It was a ghost story – or that’s how it was told when we were kids. A premonition by my spiritualist great-nana.
The story was this.
My granddad had a job on the steelworks in Shotton. He and his friend were sat side-by-side, eating their lunch. A load of steel fell from a great height and killed his friend.
This happened in the era before ‘health and safety’ or ‘elf and safety’ as it is called by Richard Littlejohn, a man for whom humour is defined by ‘putting on a funny accent’.
When you’ve grown up with stories like this, you don’t understand the demonization of health and safety regulations. The fervent desire of the Tory Party to rip up the red tape that protects our health and safety makes no sense.
The hatred of health and safety can only come from people who have only ever been healthy and safe. Who haven’t had to work with huge containers of steel dangling precariously above their head. Who didn’t, as my dad did, witness his friends die as bombs hit his ship. Who didn’t die, as my granddad did, less than ten years after retirement having spent a chunk of his life working in a manual labour job.

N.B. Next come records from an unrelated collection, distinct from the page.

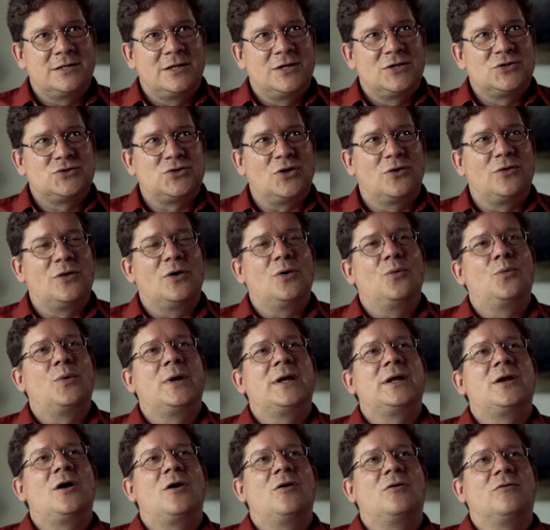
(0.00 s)
so that we
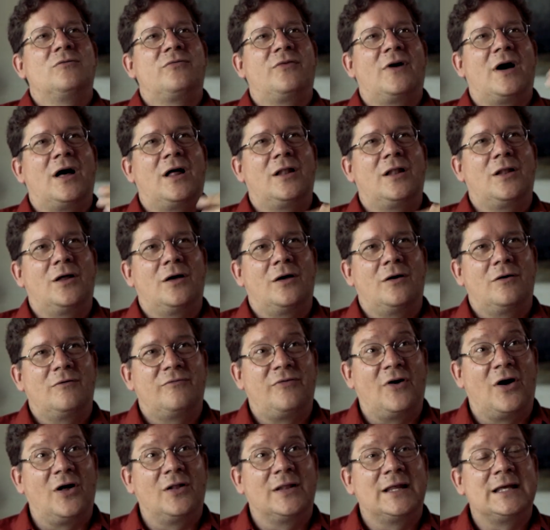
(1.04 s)
don't
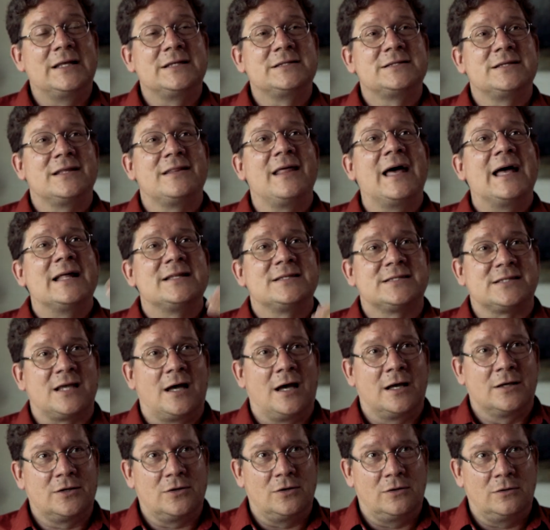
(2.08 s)
fall into that
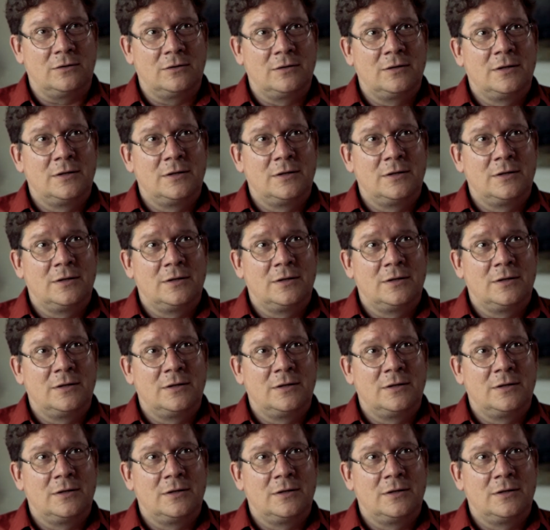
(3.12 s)
cycle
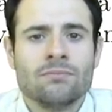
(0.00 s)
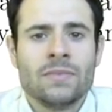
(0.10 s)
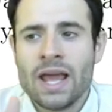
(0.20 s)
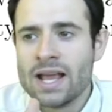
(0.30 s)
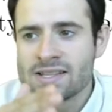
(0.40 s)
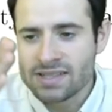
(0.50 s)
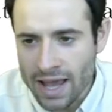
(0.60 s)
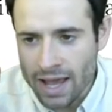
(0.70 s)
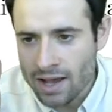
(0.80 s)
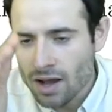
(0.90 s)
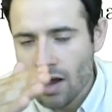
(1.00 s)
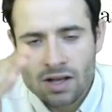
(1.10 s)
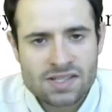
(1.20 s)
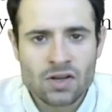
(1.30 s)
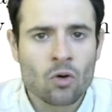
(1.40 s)
he's a
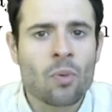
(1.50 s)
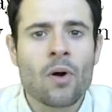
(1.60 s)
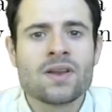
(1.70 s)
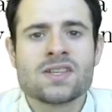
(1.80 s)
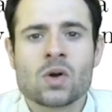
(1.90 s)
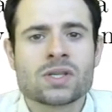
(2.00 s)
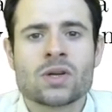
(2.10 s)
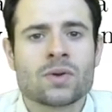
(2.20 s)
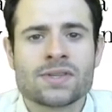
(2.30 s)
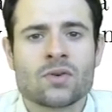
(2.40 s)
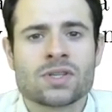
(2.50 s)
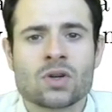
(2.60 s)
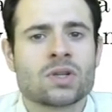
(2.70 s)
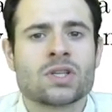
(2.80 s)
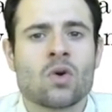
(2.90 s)

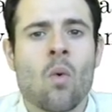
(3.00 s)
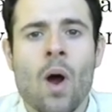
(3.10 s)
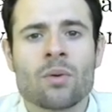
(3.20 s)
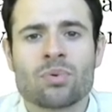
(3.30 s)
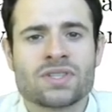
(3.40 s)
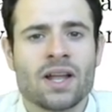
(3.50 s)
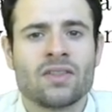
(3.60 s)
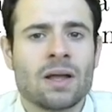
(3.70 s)
0.00001%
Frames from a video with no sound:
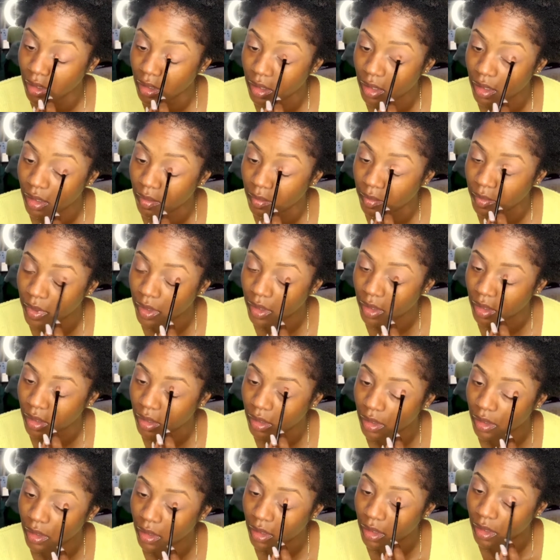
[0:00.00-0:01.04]
but
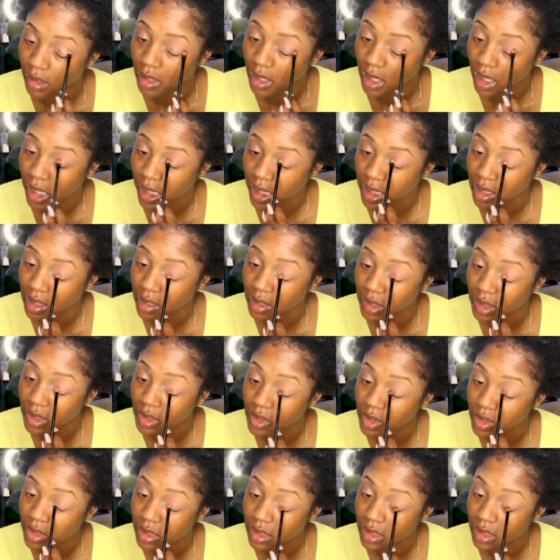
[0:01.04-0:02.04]
I can use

Health and safety saves lives. The idea that regulations which prevent work-placed deaths are somehow something to mock comes from a position of privilege. The idea that regulations are something to declare war on comes from a position of privilege.
When David Cameron and Steve Hilton dreamt up their Red Tape Challenge, they did it from the position of flirting with businesses who saw regulation as a barrier to profit.
They didn’t do it from a position of watching their friend crushed under tonnes of steel during their lunch break.